Making large Li-ion batteries modular has many advantages, including scalability, serviceability and the ability to alter the form factor. If the battery pack is modular, then the data bus must be isolated. If the modules are physically separate, then the data bus requires a wiring harness and any wiring in a battery pack must tolerate high levels of electromagnetic interference.

"As a result, a robust two wire isolated data scheme is necessary," suggests Kultgen.

Isolated CAN is the traditional solution for data transmission in modular battery packs, but that can be large and expensive, requiring many transceivers and isolators.

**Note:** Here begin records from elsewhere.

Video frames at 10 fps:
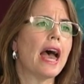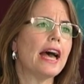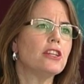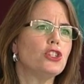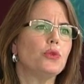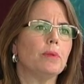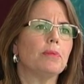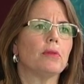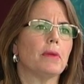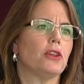As you
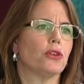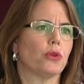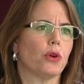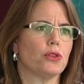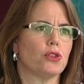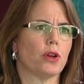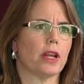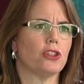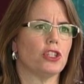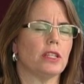implement your growth
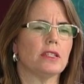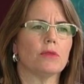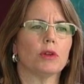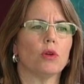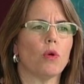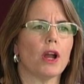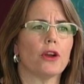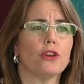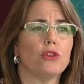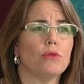strategy, does it
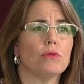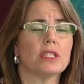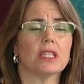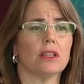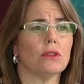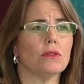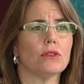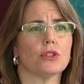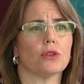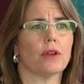require new
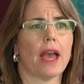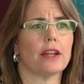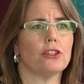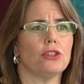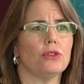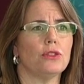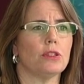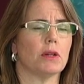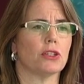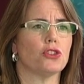skills or
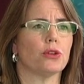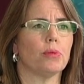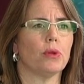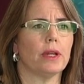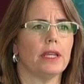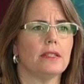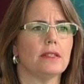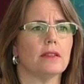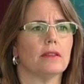attitudes amongst your employees?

Recently, manufacturers of battery measurement ICs have designed alternatives to isolated CAN. One example is an isolated SPI scheme – or isoSPI. In the isoSPI approach, the clock, data in, data out and chip select signals are encoded into differential pulses. The pulses are then transmitted over two wires using transformers for isolation.

An example of this is the LTC6804 from Linear Technology that has been designed to receive and transmit isoSPI pulses. The IC can convert any SPI bus to an isoSPI bus.

According to Gernot Hehn, an application engineer in the automotive business unit at ams, one of the most challenging design aspects of an automotive battery sensor is the need for very precise measurement over a very wide current range – 1mA to 1kA – and this requires a sensor interface with a measurement range of more than 100mV and with a resolution of better than 1µV.

"Batteries are expensive and all it needs is one cell to fail for the whole battery to fail." Mike Kultgen

"Our solution is the AS8510, a highly integrated sensor interface that can provide accurate current and voltage measurement, offering two independent data acquisition channels which can simultaneously measure current and voltage signals of both polarities and with no offset.

"SOC data are obtained through the accurate measurement of the current flowing in and out of the battery over time and this is aided by calibration cycles based on similarly accurate measurements of no-load battery voltage, together with the battery's temperature."

Accurate SOC data capture requires precise current measurement over the entire signal and temperature ranges as well as an exact time base. "SOC data informs the driver's 'remaining range' indicator and enables the BMS to prevent damaging over-discharge events," Hehn explains.

Current is measured through a 100µ? Manganin shunt, an extremely precise and stable resistor. With highly linear 16bit sigma-delta A/D converters, a zero offset architecture and an A/D converter reference which is temperature trimmed in the factory, the AS8510 can offer an accuracy of 0.2% over the full automotive temperature range, input range and lifetime.

Voltage is another key parameter that needs to be measured and with the AS8510, the externally attenuated battery voltage is directly digitised, either simultaneously with the current measurement, or at a different sample rate if so configured.

Improvements in battery sensor technology are helping to deliver important improvements to the performance of the drive-train battery and, in turn, are helping to make battery powered electric vehicles ultimately more appealing to consumers.